A pesar de que lo datos numéricos son interesante, no debemos perder de vista que esta derrota del FpV no será absorbida totalmente por ningun candidato presidencial de la oposición, por lo que no se pueden transferir los 800 mil votos logrados por Macri a nadie. Esto hace respirar aliviada a Cristina, que en breve sí deberá afrontar dos elecciones muy complicadas contra un rival directo, Hermes Binner, en Santa Fe y Córdoba (juntas representan el 17% de los votantes y eligen Gobernador el 24 de julio y 7 de agosto respectivamente).

Lo cierto es que cuatro derrotas al hilo para el FpV no serían un buen antecendente de cara a las Primarias del 14 de agosto, pero también hay que dejar claro un par de cosas:
1-Es la mejor elección realizada por el FpV en la Ciudad, ya que en el 2007, con Filmus como candidato a Jefe de Gobierno, había logrado el 24% y en las legislativas de 2009 sólo el 11%.
2-Puede elegir que esas derrotas sean 3 en vez de 4, bajándose del balotaje en la Ciudad.
3-En 2007 Cristina logró la presidencia a pesar de no ganar en Ciudad de Buenos Aires (se impuso Carrió) y Córdoba (Lavagna).
4-Muchos de los santafesinos que votan al Frente Progresista para gobernar Santa Fe, luego votan al justicialismo a nivel nacional.
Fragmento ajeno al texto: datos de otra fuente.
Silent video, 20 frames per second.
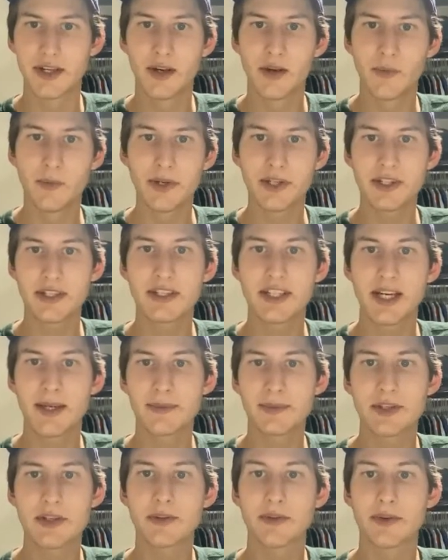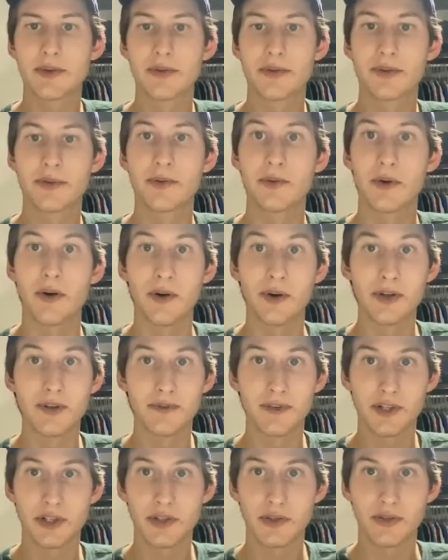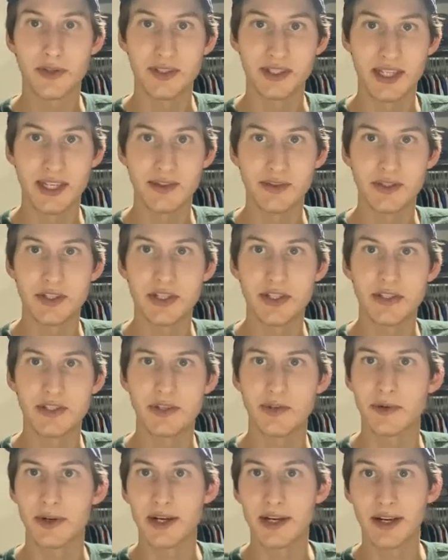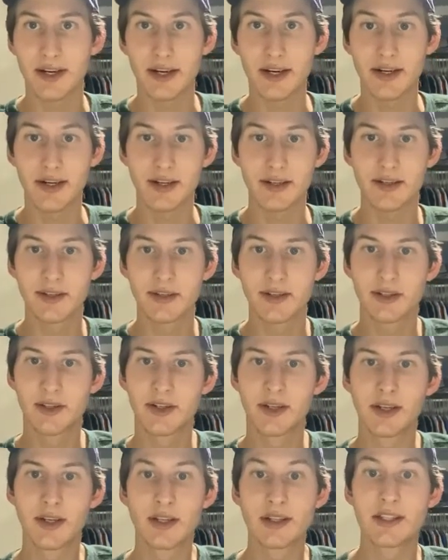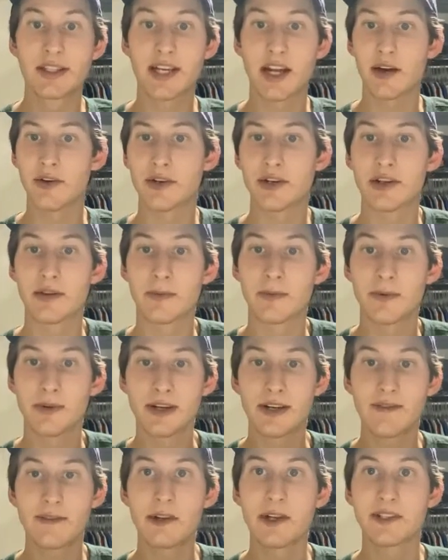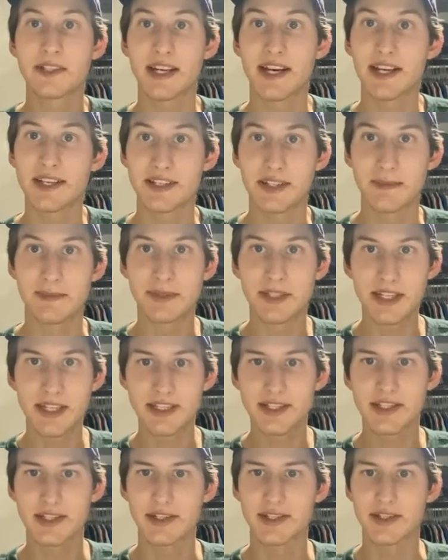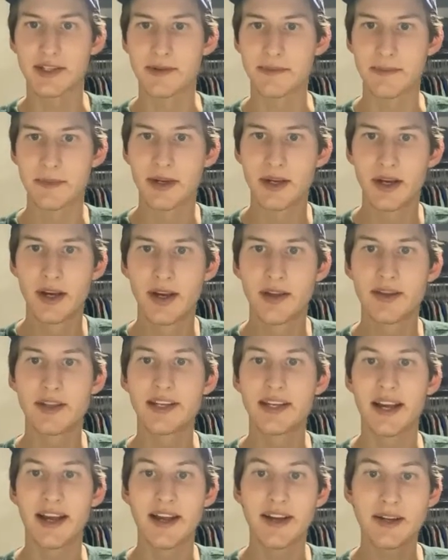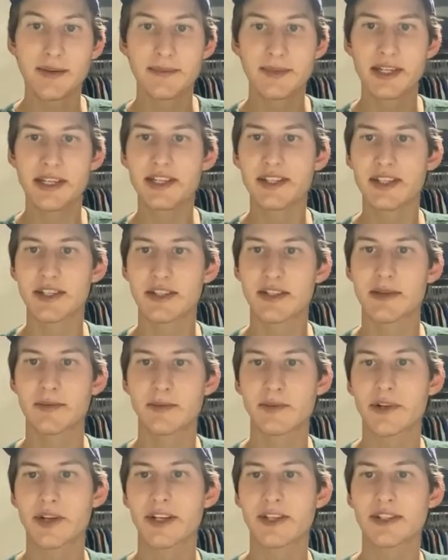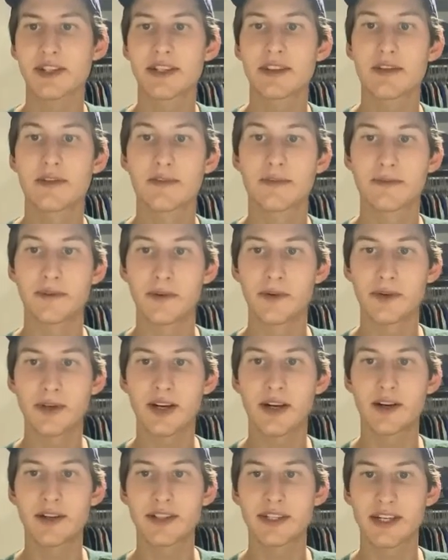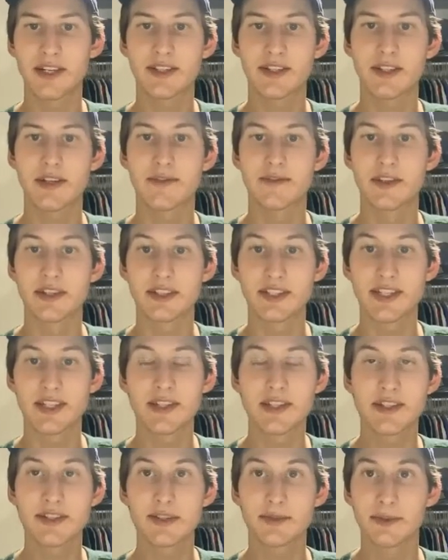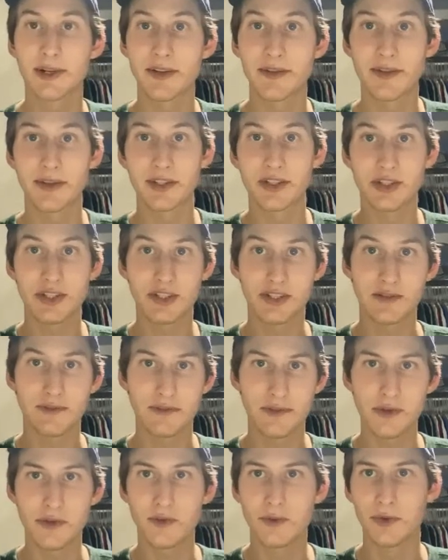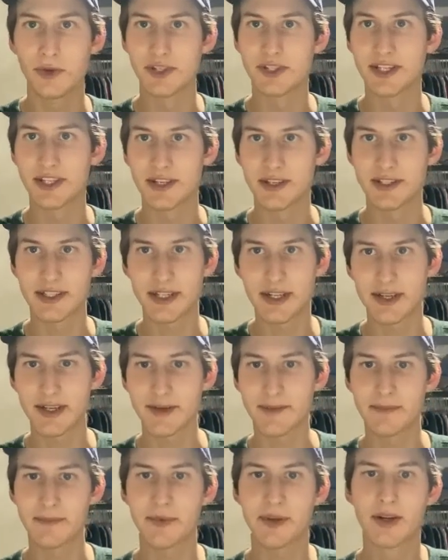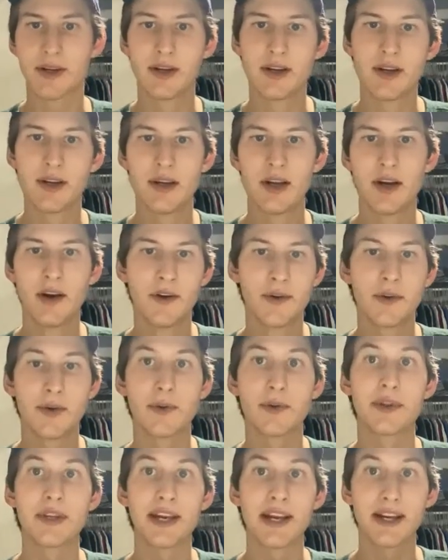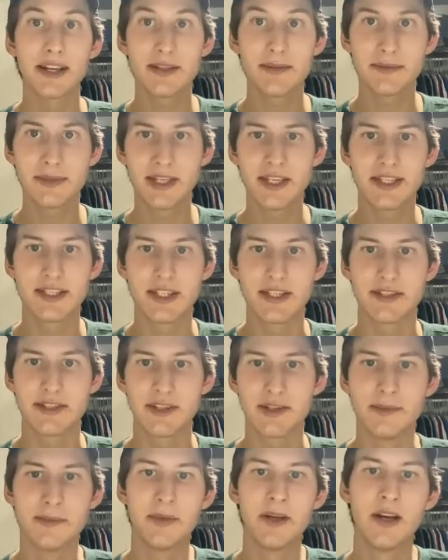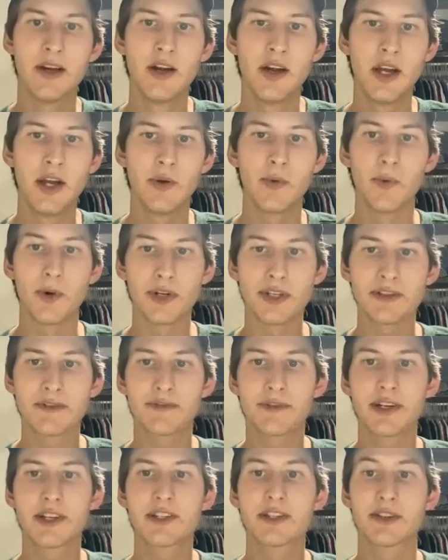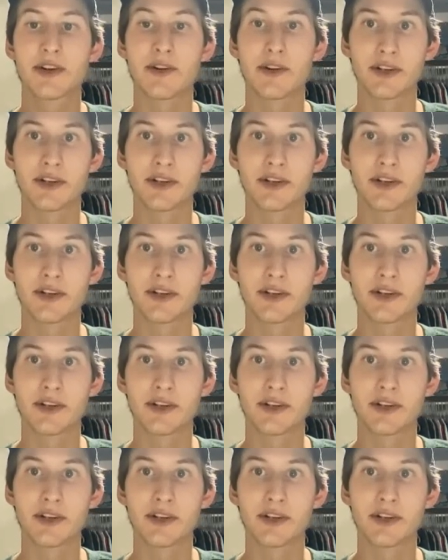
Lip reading: which attempts to learn through artificial intelligence, or AI. Counter to the previous SMT system, the NMT system translates the full context of the sentence rather than just a few words at a time. Through the NMT system, words and phrases are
Asimismo, la boleta única infló los votos obtenidos por Miguel Del Sel, el cual no podrá transferir ese resultado a la listas nacionales, ya que no lo logró ni siquiera en sus listas provinciales.
5-La oposición a nivel nacional aún sigue sin obtener una victoria, el ejemplo más fresco es que los candidatos por la Ciudad de Alfonsín, Duhalde y Carrió realizaron ayer elecciones paupérrimas; ésta es una tendencia que se ha repetido en el resto de las elecciones provinciales que se han realizado, tal es así que los 200 mil votos del Proyecto Sur es el mejor resultado obtenido por una agrupación de la oposición con aspiraciones nacionales.

Como podemos ver las elecciones de la Ciudad Autónoma de Buenos Aires han dejado mucho para pensar, para el Frente para la Victoria la derrota es dura por su amplitud, pero esperable, aún así como toda derrota duele y habrá que esperar a ver como reacciona. Para la oposición nacional es un respiro después de tantas victorias oficialistas, pero como vimos tampoco es un sinónimo de que estén mejorando sus expectativas de cara a las Primarias, las cuales serán a fin de cuenta el momento de la verdad.